**Exercise objective**
Omitting all images, output the entries that follow exactly as written.
======
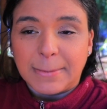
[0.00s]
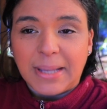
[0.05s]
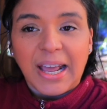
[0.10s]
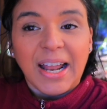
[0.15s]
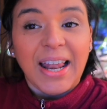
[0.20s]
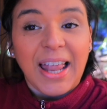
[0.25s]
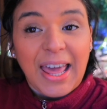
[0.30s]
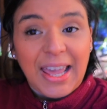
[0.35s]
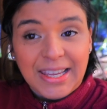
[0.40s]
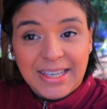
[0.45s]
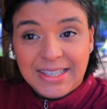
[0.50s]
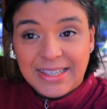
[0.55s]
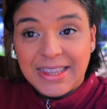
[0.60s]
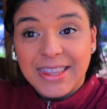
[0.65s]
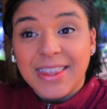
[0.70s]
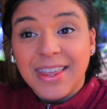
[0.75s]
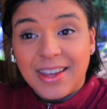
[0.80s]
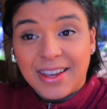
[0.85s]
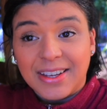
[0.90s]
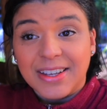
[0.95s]
like
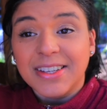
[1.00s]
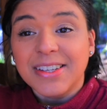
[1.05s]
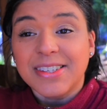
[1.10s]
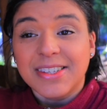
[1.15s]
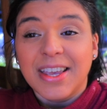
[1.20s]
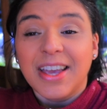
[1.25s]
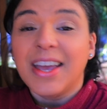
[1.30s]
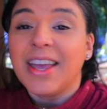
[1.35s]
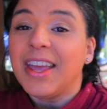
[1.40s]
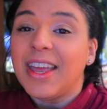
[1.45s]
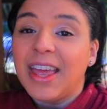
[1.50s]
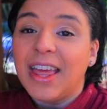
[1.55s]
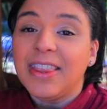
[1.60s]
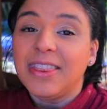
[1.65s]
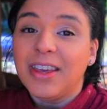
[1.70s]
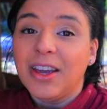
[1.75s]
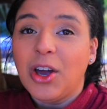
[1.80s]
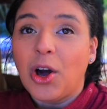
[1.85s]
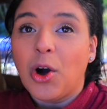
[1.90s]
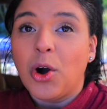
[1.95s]
this in
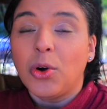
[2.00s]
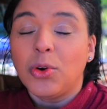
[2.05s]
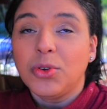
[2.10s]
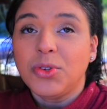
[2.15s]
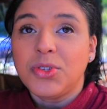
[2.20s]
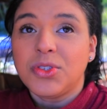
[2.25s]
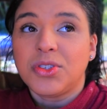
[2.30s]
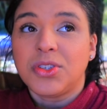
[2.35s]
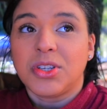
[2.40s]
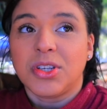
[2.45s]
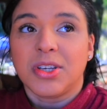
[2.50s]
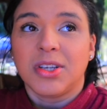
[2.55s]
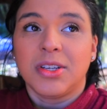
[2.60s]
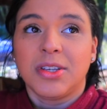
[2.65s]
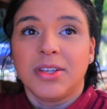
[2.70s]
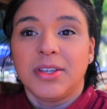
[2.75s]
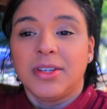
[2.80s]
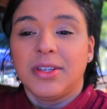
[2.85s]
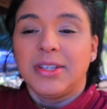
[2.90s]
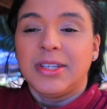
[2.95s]
the coast,
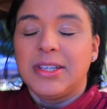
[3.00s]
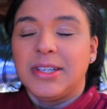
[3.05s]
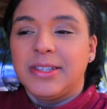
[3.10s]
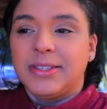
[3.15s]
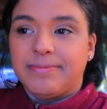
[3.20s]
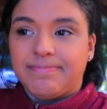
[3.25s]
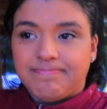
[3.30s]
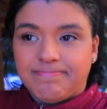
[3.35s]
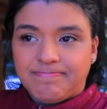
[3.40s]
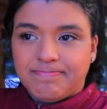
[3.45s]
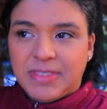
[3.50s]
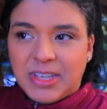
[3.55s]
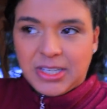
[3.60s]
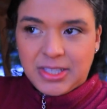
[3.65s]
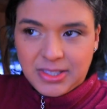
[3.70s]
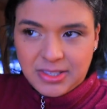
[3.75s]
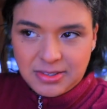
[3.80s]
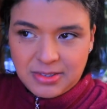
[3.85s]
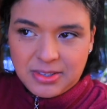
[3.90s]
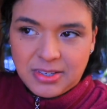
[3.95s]

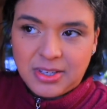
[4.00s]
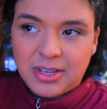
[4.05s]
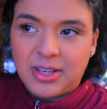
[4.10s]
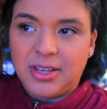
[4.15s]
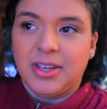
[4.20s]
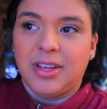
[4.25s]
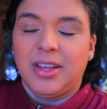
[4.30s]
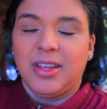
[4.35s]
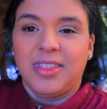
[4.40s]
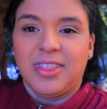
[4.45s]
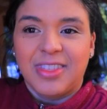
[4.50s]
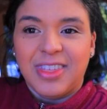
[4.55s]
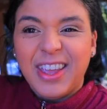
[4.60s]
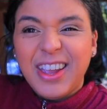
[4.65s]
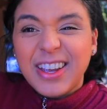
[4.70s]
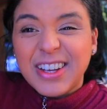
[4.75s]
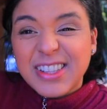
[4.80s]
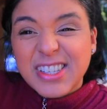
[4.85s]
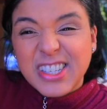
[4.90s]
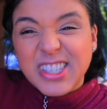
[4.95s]
it's, I
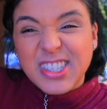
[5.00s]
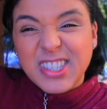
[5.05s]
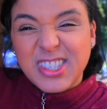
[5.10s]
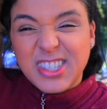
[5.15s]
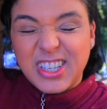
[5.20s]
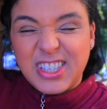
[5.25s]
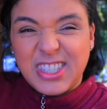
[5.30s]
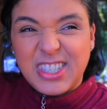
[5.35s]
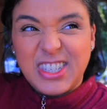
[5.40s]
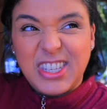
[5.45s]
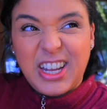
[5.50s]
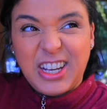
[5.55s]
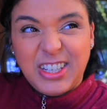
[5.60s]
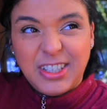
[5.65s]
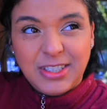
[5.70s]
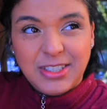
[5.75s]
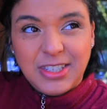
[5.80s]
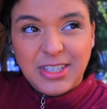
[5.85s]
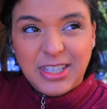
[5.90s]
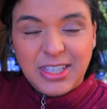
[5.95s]
think it's since
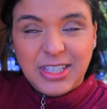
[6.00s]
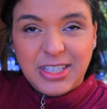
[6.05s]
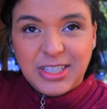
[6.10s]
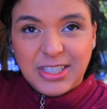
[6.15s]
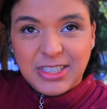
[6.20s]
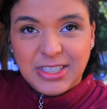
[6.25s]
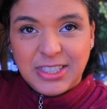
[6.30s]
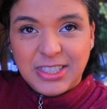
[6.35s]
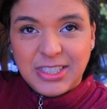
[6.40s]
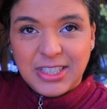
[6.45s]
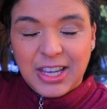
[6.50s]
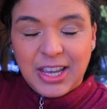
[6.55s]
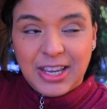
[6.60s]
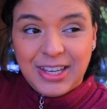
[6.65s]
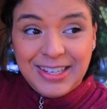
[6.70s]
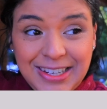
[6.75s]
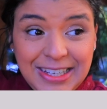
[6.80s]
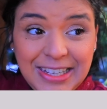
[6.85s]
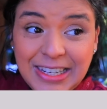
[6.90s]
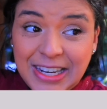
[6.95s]

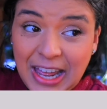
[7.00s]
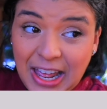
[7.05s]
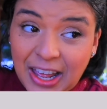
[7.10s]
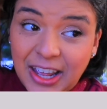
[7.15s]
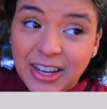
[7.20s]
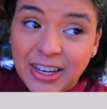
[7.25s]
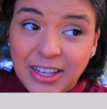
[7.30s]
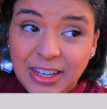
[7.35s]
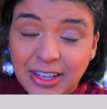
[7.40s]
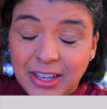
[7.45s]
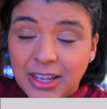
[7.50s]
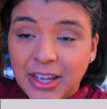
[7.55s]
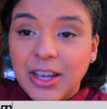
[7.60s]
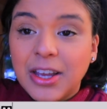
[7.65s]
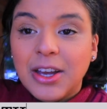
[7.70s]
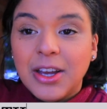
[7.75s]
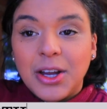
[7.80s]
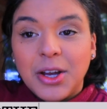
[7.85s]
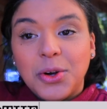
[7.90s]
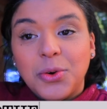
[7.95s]
1989,
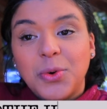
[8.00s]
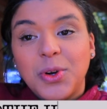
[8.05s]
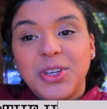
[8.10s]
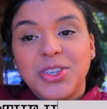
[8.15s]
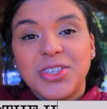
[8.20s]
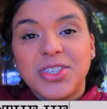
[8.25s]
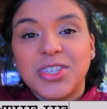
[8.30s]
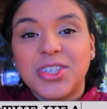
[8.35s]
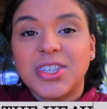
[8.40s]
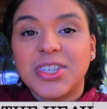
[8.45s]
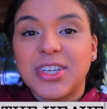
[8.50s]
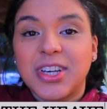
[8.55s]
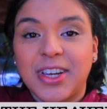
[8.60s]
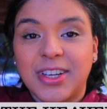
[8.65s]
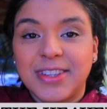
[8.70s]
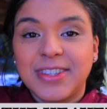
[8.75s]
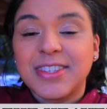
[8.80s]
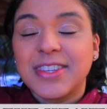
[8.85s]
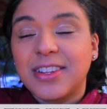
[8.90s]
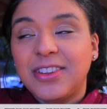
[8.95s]
which
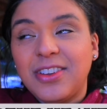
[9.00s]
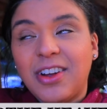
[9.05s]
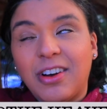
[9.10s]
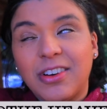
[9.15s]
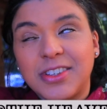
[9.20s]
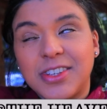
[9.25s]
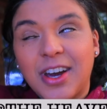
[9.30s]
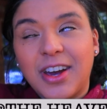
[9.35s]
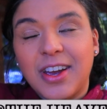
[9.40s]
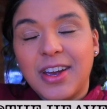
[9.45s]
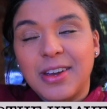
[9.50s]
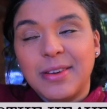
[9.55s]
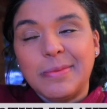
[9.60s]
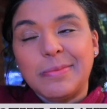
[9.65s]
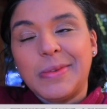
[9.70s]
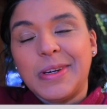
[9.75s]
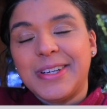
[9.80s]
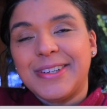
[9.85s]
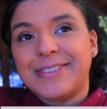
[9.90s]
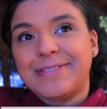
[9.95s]
it's a long
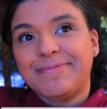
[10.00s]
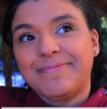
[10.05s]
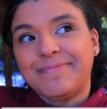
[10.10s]
time, but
======
**Written solution**
[0.00s]
[0.05s]
[0.10s]
[0.15s]
[0.20s]
[0.25s]
[0.30s]
[0.35s]
[0.40s]
[0.45s]
[0.50s]
[0.55s]
[0.60s]
[0.65s]
[0.70s]
[0.75s]
[0.80s]
[0.85s]
[0.90s]
[0.95s]
like
[1.00s]
[1.05s]
[1.10s]
[1.15s]
[1.20s]
[1.25s]
[1.30s]
[1.35s]
[1.40s]
[1.45s]
[1.50s]
[1.55s]
[1.60s]
[1.65s]
[1.70s]
[1.75s]
[1.80s]
[1.85s]
[1.90s]
[1.95s]
this in
[2.00s]
[2.05s]
[2.10s]
[2.15s]
[2.20s]
[2.25s]
[2.30s]
[2.35s]
[2.40s]
[2.45s]
[2.50s]
[2.55s]
[2.60s]
[2.65s]
[2.70s]
[2.75s]
[2.80s]
[2.85s]
[2.90s]
[2.95s]
the coast,
[3.00s]
[3.05s]
[3.10s]
[3.15s]
[3.20s]
[3.25s]
[3.30s]
[3.35s]
[3.40s]
[3.45s]
[3.50s]
[3.55s]
[3.60s]
[3.65s]
[3.70s]
[3.75s]
[3.80s]
[3.85s]
[3.90s]
[3.95s]

[4.00s]
[4.05s]
[4.10s]
[4.15s]
[4.20s]
[4.25s]
[4.30s]
[4.35s]
[4.40s]
[4.45s]
[4.50s]
[4.55s]
[4.60s]
[4.65s]
[4.70s]
[4.75s]
[4.80s]
[4.85s]
[4.90s]
[4.95s]
it's, I
[5.00s]
[5.05s]
[5.10s]
[5.15s]
[5.20s]
[5.25s]
[5.30s]
[5.35s]
[5.40s]
[5.45s]
[5.50s]
[5.55s]
[5.60s]
[5.65s]
[5.70s]
[5.75s]
[5.80s]
[5.85s]
[5.90s]
[5.95s]
think it's since
[6.00s]
[6.05s]
[6.10s]
[6.15s]
[6.20s]
[6.25s]
[6.30s]
[6.35s]
[6.40s]
[6.45s]
[6.50s]
[6.55s]
[6.60s]
[6.65s]
[6.70s]
[6.75s]
[6.80s]
[6.85s]
[6.90s]
[6.95s]

[7.00s]
[7.05s]
[7.10s]
[7.15s]
[7.20s]
[7.25s]
[7.30s]
[7.35s]
[7.40s]
[7.45s]
[7.50s]
[7.55s]
[7.60s]
[7.65s]
[7.70s]
[7.75s]
[7.80s]
[7.85s]
[7.90s]
[7.95s]
1989,
[8.00s]
[8.05s]
[8.10s]
[8.15s]
[8.20s]
[8.25s]
[8.30s]
[8.35s]
[8.40s]
[8.45s]
[8.50s]
[8.55s]
[8.60s]
[8.65s]
[8.70s]
[8.75s]
[8.80s]
[8.85s]
[8.90s]
[8.95s]
which
[9.00s]
[9.05s]
[9.10s]
[9.15s]
[9.20s]
[9.25s]
[9.30s]
[9.35s]
[9.40s]
[9.45s]
[9.50s]
[9.55s]
[9.60s]
[9.65s]
[9.70s]
[9.75s]
[9.80s]
[9.85s]
[9.90s]
[9.95s]
it's a long
[10.00s]
[10.05s]
[10.10s]
time, but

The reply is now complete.